Troubleshooting and Resolution Steps

  1. Check if the error is transient. Retry the operation once. Network hiccups often resolve on their own:

    -- Simply re-run the failing query
    INSERT INTO my_table SELECT * FROM url('https://example.com/data.csv', CSV, 'a Int32, b String');
    
  2. Verify the source file integrity. For local files:

    ls -la /path/to/data.csv
    md5sum /path/to/data.csv
    
  3. Check disk health on the ClickHouse server:

    dmesg | grep -i "error\|fault\|i/o"
    
  4. Increase timeout settings if the source is slow:

    SET receive_timeout = 600;
    SET send_timeout = 600;
    SET http_receive_timeout = 600;
    SET http_send_timeout = 600;
    
  5. Check network connectivity to remote sources:

    curl -v -o /dev/null https://remote-source.example.com/data.csv
    
  6. Examine ClickHouse server logs for more context. The system log often contains the underlying OS-level error:

    SELECT event_time, message
    FROM system.text_log
    WHERE message LIKE '%Cannot read all data%'
    ORDER BY event_time DESC
    LIMIT 10;
    
  7. For S3-related failures, enable retries:

    SET s3_max_unexpected_write_error_retries = 5;
    SET s3_retry_attempts = 10;
    

Best Practices

  • Implement retry logic for all operations that read from external sources, as transient network failures are inevitable.
  • Monitor disk health proactively using SMART monitoring and filesystem checks.
  • Set generous but not infinite timeouts for remote reads, and tune them based on observed latency patterns.
  • Use ClickHouse's built-in S3 retry settings when reading from object storage.
  • For critical data pipelines, stage files locally on the ClickHouse server before importing to eliminate network variables during the actual INSERT.
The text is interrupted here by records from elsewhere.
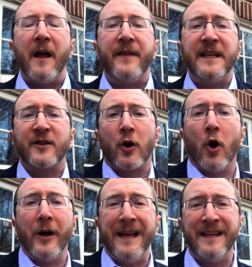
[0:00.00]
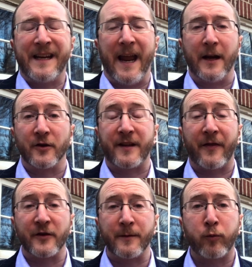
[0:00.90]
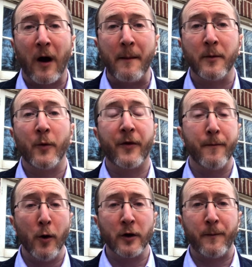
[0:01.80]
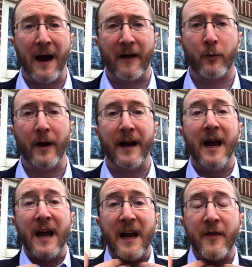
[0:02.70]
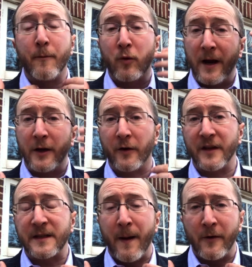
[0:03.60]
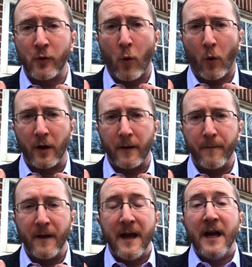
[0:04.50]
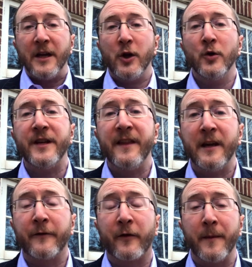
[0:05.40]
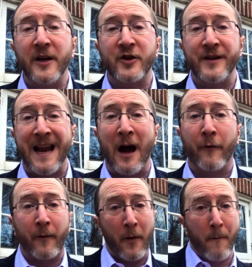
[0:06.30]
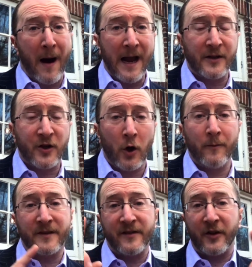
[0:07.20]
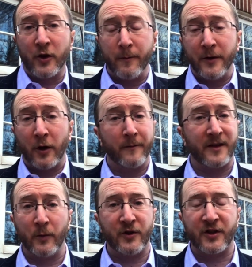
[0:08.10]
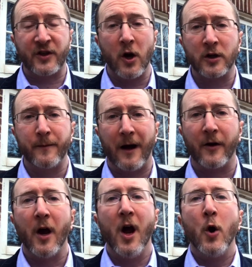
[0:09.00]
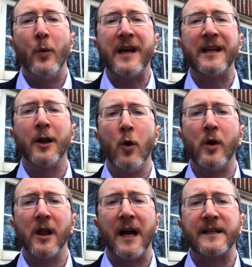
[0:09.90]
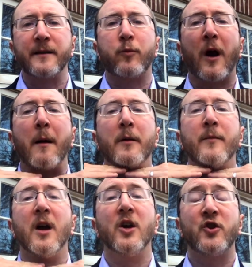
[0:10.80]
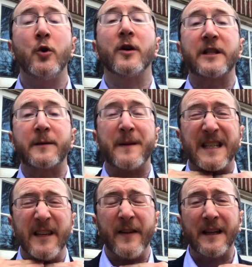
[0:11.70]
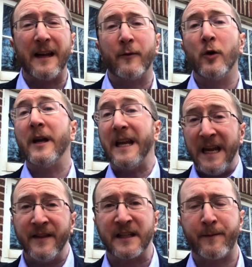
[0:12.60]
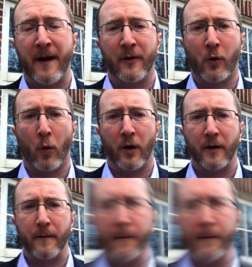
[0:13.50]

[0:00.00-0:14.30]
These are all indicators that there's a problem with the motor pathway in the brain or in the spinal cord. Using the information now from the myotomes and the dermatomes that we just talked about, we can localize the problem to a specific level in the spinal cord.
Frequently Asked Questions

Q: Is this error always caused by network issues?
A: No. While network interruptions are the most common cause, disk I/O errors, corrupted files, and resource exhaustion can also trigger CANNOT_READ_ALL_DATA. Check the server logs for the underlying OS-level error to determine the root cause.

Q: Can I make ClickHouse automatically retry failed reads?
A: For S3 and HTTP sources, ClickHouse has retry settings (s3_retry_attempts, http_max_tries). For local file reads, there is no automatic retry -- the read either succeeds or fails.

Q: This error happens intermittently when querying distributed tables. What should I investigate?
A: Intermittent failures on distributed queries typically indicate network instability between cluster nodes. Check network hardware, switches, and firewall rules. Also verify that no nodes are overloaded to the point where they drop connections.

Q: How does this differ from UNEXPECTED_END_OF_FILE?
A: UNEXPECTED_END_OF_FILE is a format-level error -- the parser expected more structured data. CANNOT_READ_ALL_DATA is a transport-level error -- the underlying I/O operation failed to deliver the requested number of bytes, regardless of format.